Images are not part of the copy; transcribe all the data exactly.

Dataset entries:
----------------

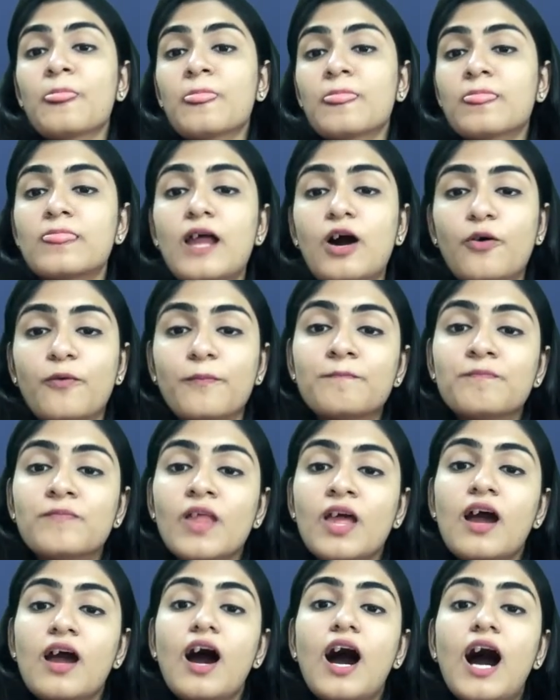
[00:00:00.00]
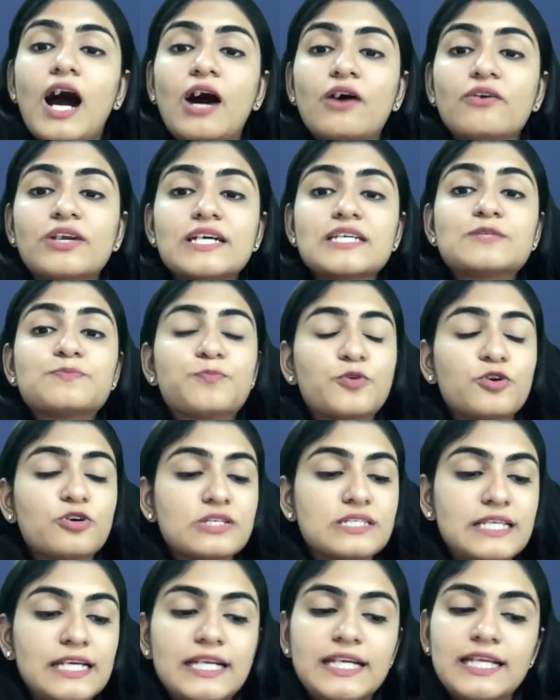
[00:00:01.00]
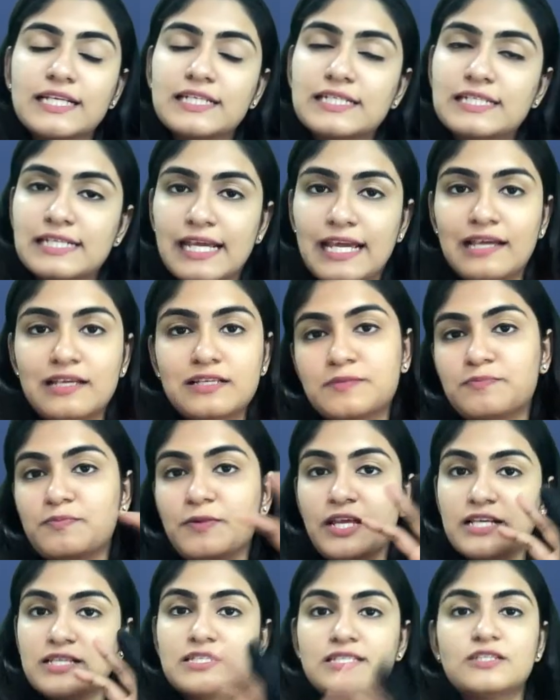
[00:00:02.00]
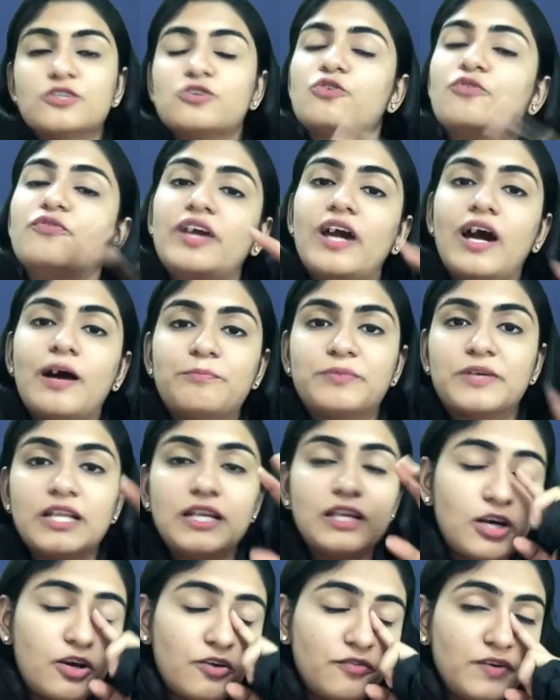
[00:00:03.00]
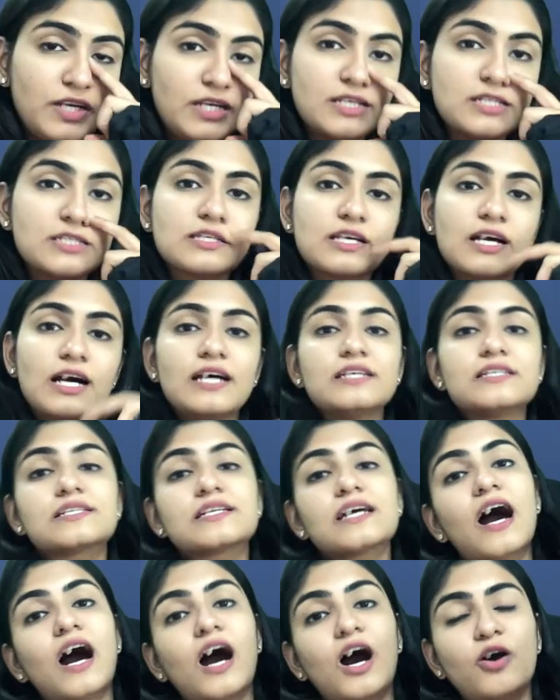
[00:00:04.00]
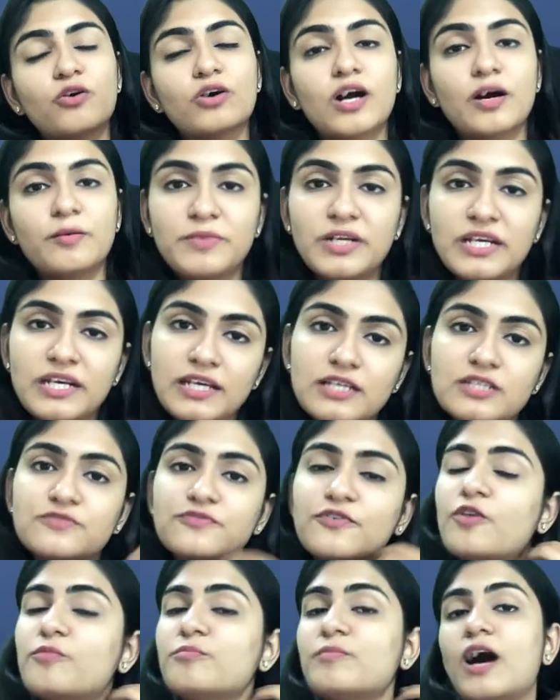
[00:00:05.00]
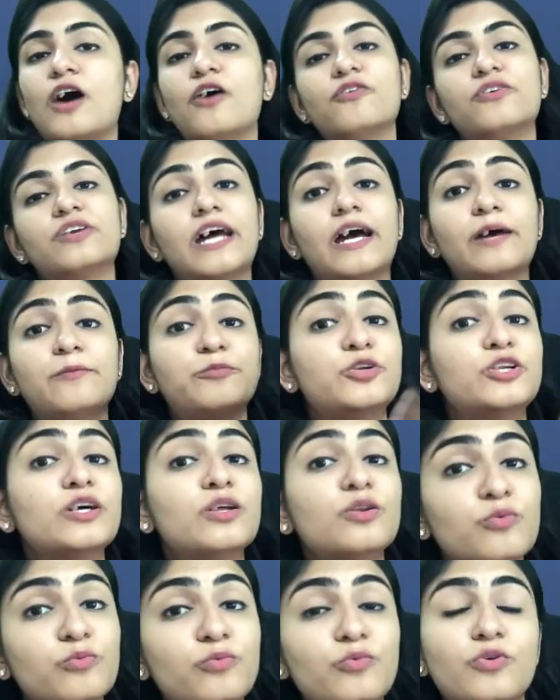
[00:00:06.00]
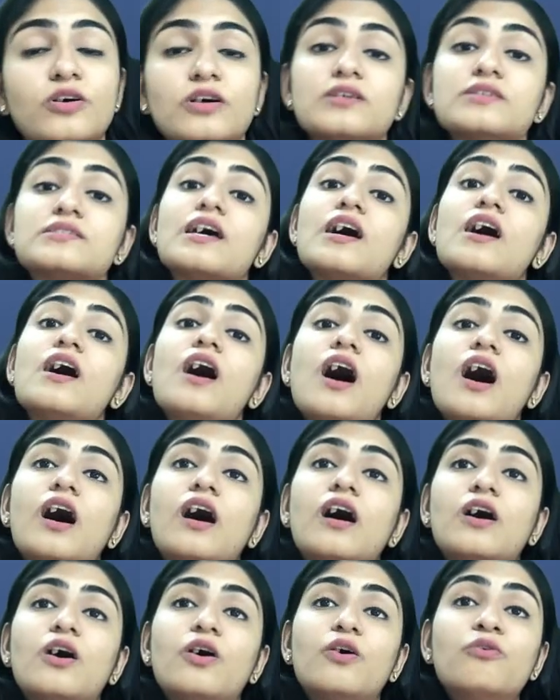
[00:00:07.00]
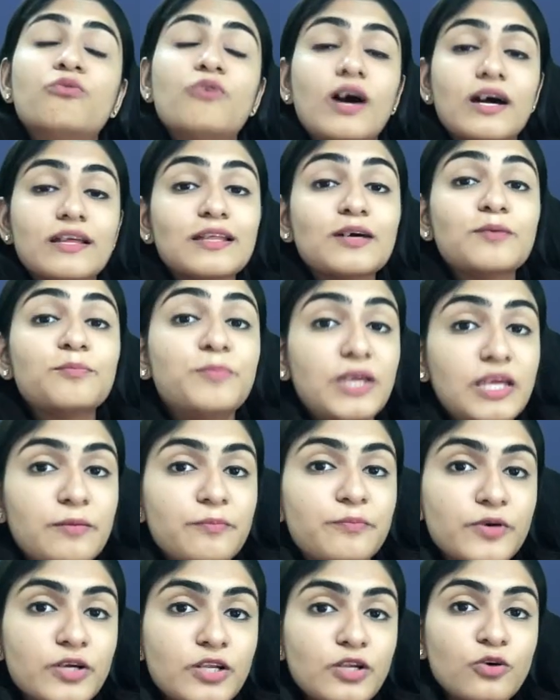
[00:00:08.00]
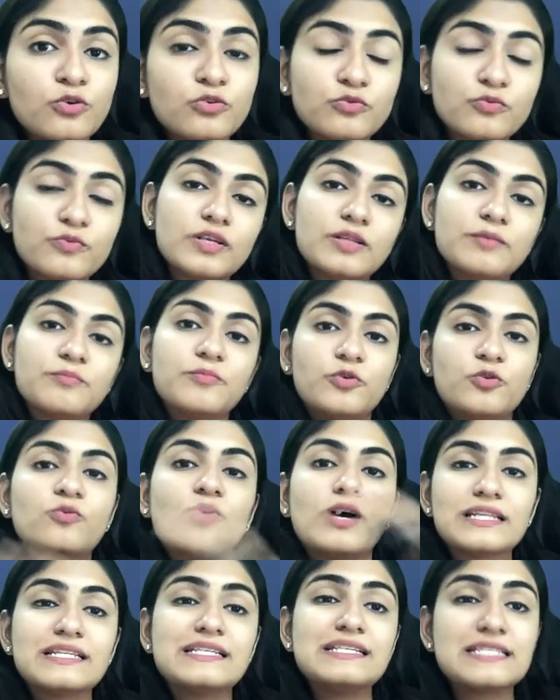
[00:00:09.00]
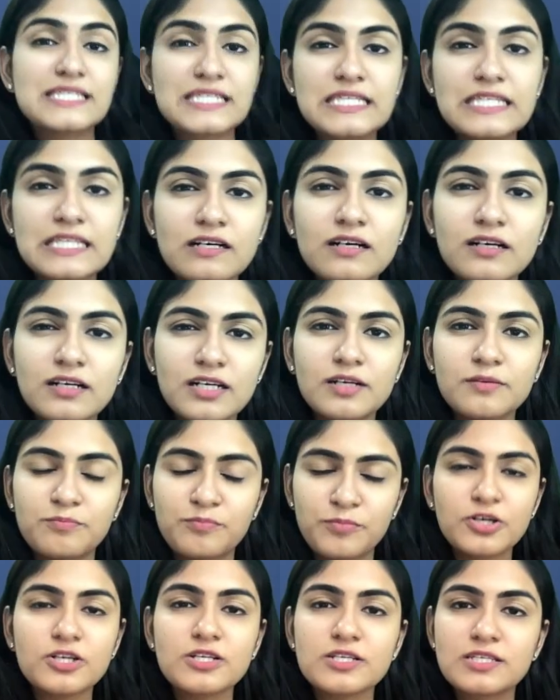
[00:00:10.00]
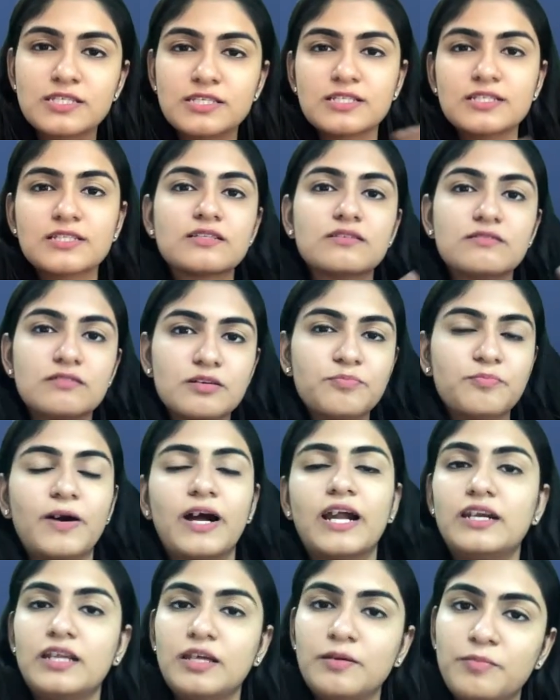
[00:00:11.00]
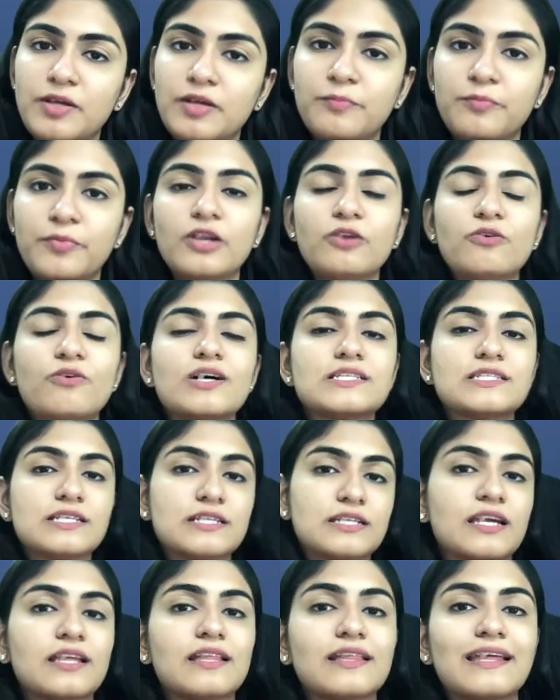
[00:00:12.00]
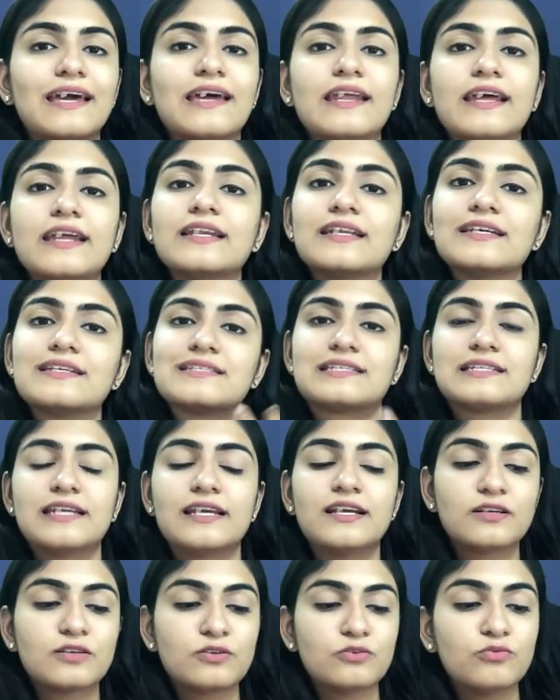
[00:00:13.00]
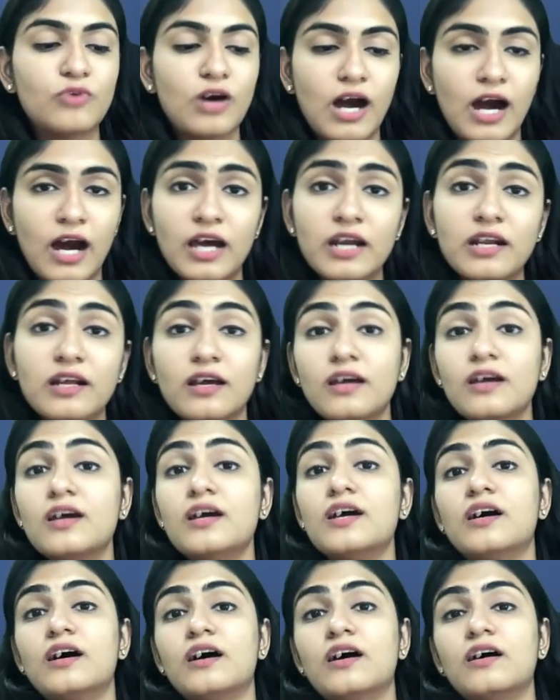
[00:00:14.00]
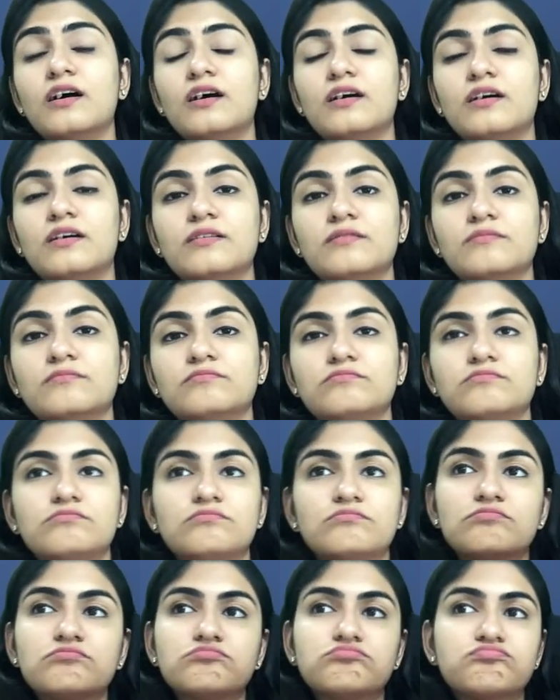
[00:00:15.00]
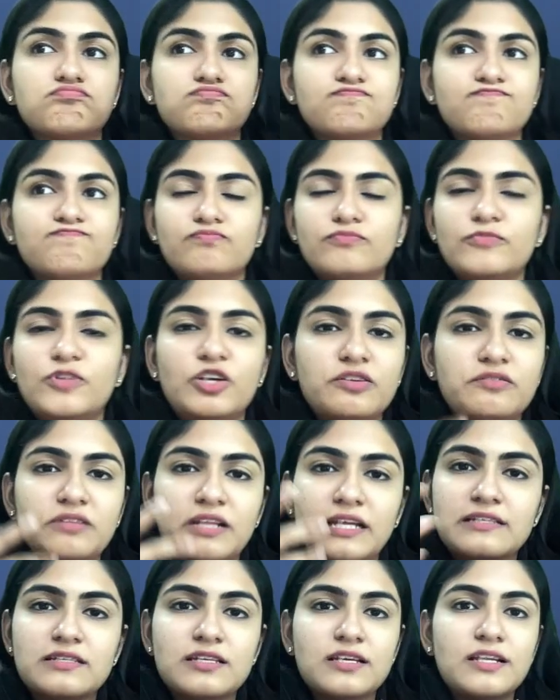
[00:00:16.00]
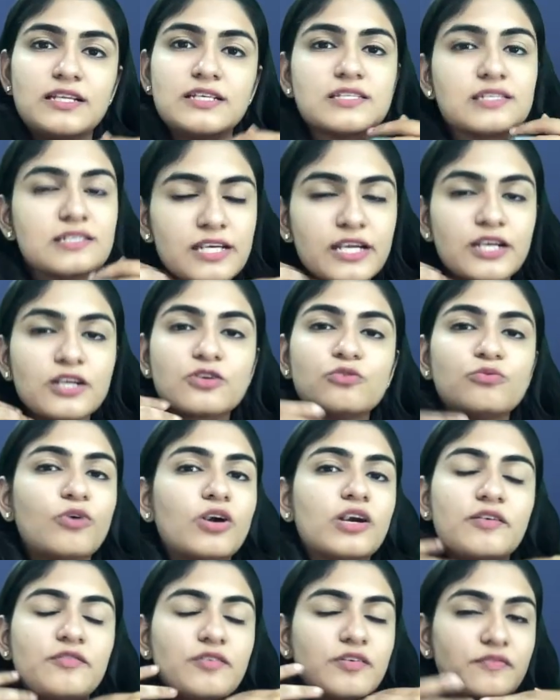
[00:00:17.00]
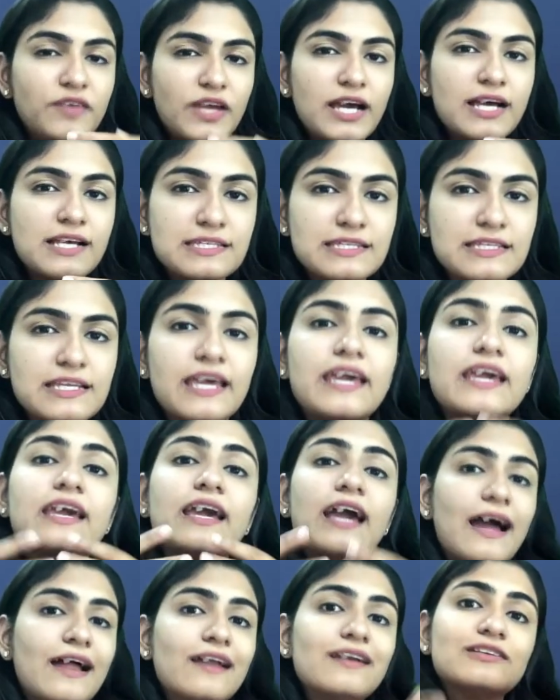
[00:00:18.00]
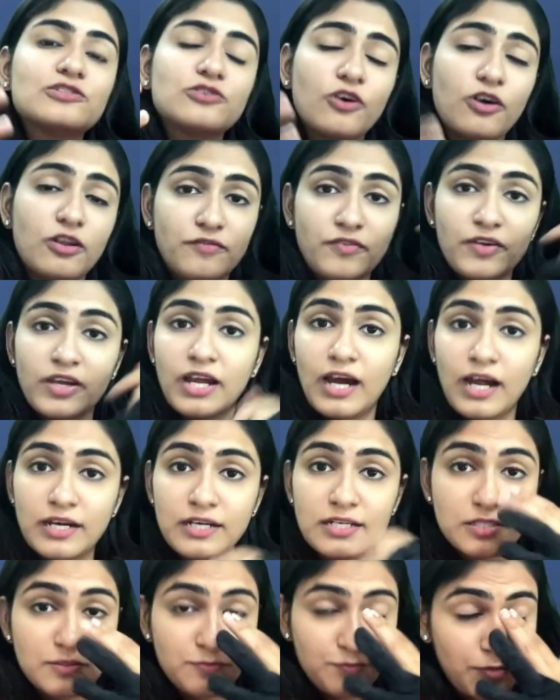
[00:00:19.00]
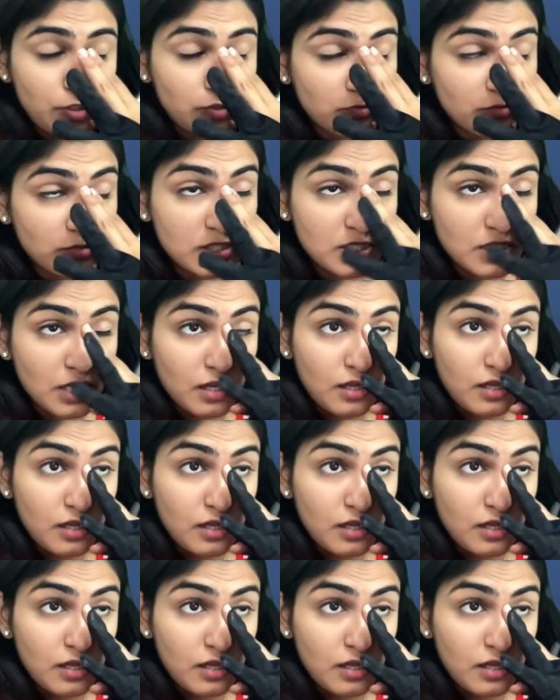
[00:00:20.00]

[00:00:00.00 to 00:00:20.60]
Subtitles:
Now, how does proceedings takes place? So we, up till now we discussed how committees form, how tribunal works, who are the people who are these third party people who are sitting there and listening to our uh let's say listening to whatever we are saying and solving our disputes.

----------------

### Answer for the task
[00:00:00.00]
[00:00:01.00]
[00:00:02.00]
[00:00:03.00]
[00:00:04.00]
[00:00:05.00]
[00:00:06.00]
[00:00:07.00]
[00:00:08.00]
[00:00:09.00]
[00:00:10.00]
[00:00:11.00]
[00:00:12.00]
[00:00:13.00]
[00:00:14.00]
[00:00:15.00]
[00:00:16.00]
[00:00:17.00]
[00:00:18.00]
[00:00:19.00]
[00:00:20.00]

[00:00:00.00 to 00:00:20.60]
Subtitles:
Now, how does proceedings takes place? So we, up till now we discussed how committees form, how tribunal works, who are the people who are these third party people who are sitting there and listening to our uh let's say listening to whatever we are saying and solving our disputes.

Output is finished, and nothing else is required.